Data: Begin

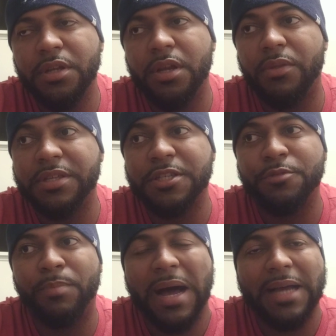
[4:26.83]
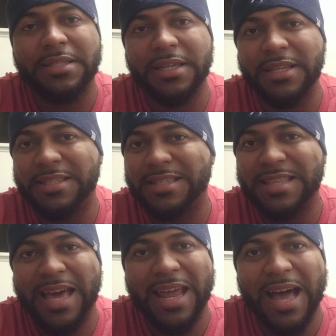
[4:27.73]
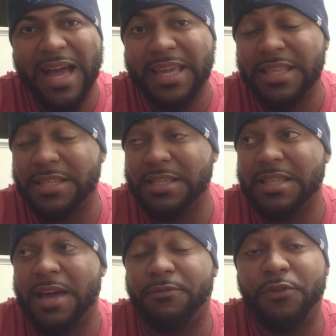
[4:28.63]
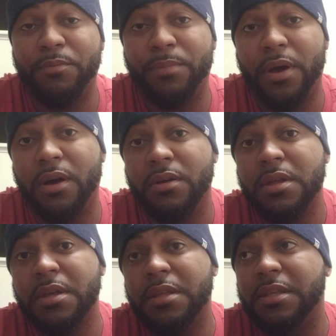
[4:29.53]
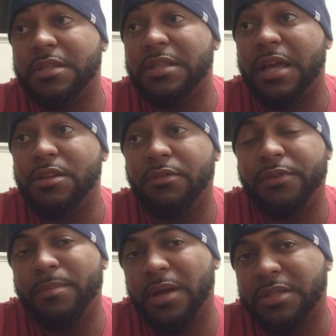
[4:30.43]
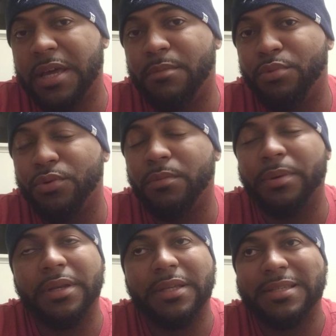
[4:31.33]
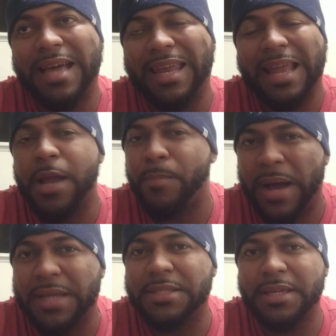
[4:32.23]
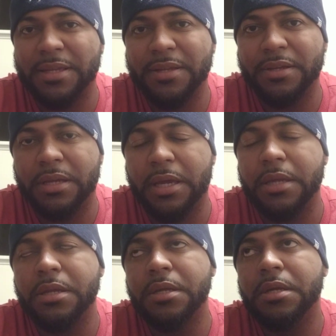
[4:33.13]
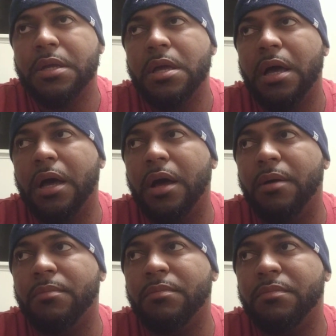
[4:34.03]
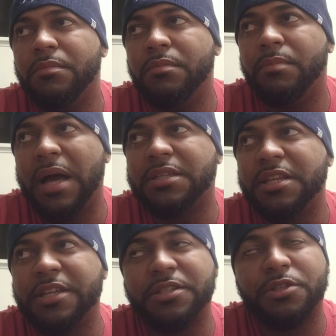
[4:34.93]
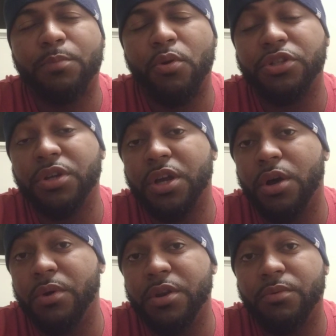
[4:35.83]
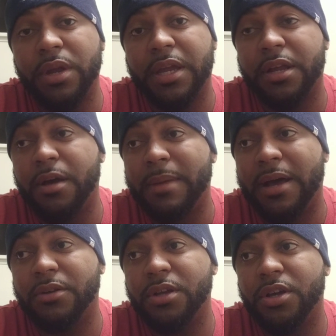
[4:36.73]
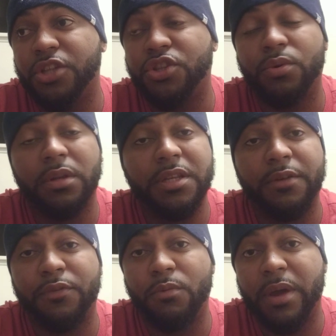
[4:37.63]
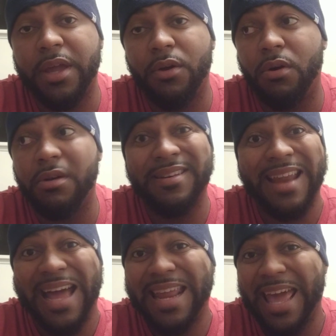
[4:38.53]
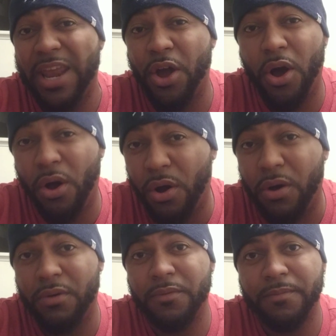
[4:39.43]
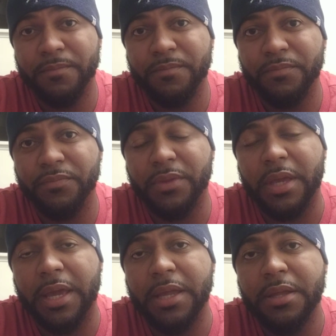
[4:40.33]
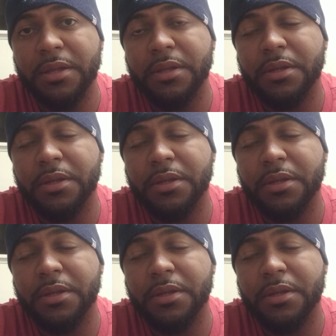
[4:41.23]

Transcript: You know, this is boxing. This is not hockey. This is not football. This is not, you know, football's kind of brutal, but it's not like boxing. Okay. Um, boxing is a sport you can go in the ring and come out a totally different way or not at all. Okay.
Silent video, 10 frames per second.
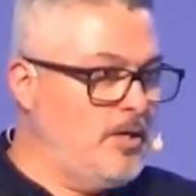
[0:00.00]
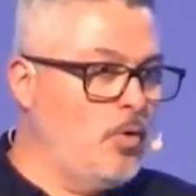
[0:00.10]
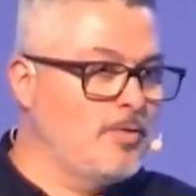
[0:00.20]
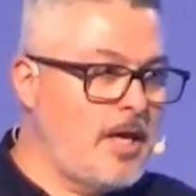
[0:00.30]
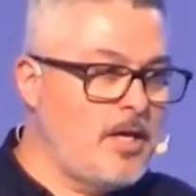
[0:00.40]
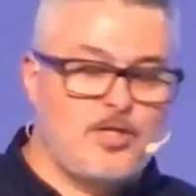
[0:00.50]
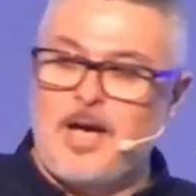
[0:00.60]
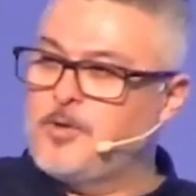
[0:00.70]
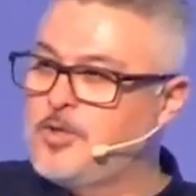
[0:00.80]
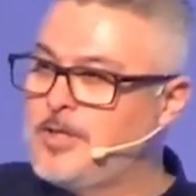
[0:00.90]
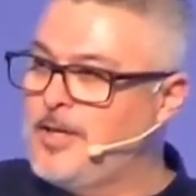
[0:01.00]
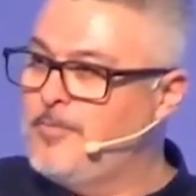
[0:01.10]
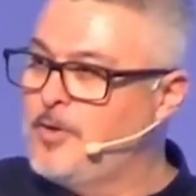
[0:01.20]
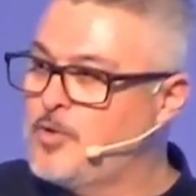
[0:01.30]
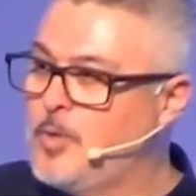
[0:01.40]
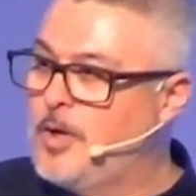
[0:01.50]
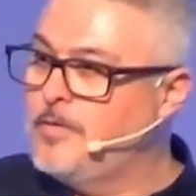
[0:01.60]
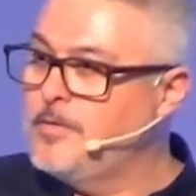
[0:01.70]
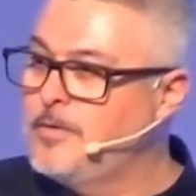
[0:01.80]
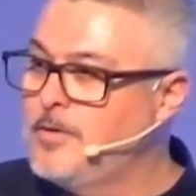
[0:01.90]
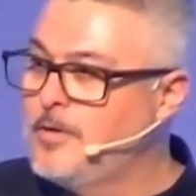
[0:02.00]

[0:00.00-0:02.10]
as in Hosea chapter 10, verse 12,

Data: End

> What the task requires: An exact copy of the entries, minus the pictures, is what to return.

> Solution to this exercise:
[4:26.83]
[4:27.73]
[4:28.63]
[4:29.53]
[4:30.43]
[4:31.33]
[4:32.23]
[4:33.13]
[4:34.03]
[4:34.93]
[4:35.83]
[4:36.73]
[4:37.63]
[4:38.53]
[4:39.43]
[4:40.33]
[4:41.23]

Transcript: You know, this is boxing. This is not hockey. This is not football. This is not, you know, football's kind of brutal, but it's not like boxing. Okay. Um, boxing is a sport you can go in the ring and come out a totally different way or not at all. Okay.
Silent video, 10 frames per second.
[0:00.00]
[0:00.10]
[0:00.20]
[0:00.30]
[0:00.40]
[0:00.50]
[0:00.60]
[0:00.70]
[0:00.80]
[0:00.90]
[0:01.00]
[0:01.10]
[0:01.20]
[0:01.30]
[0:01.40]
[0:01.50]
[0:01.60]
[0:01.70]
[0:01.80]
[0:01.90]
[0:02.00]

[0:00.00-0:02.10]
as in Hosea chapter 10, verse 12,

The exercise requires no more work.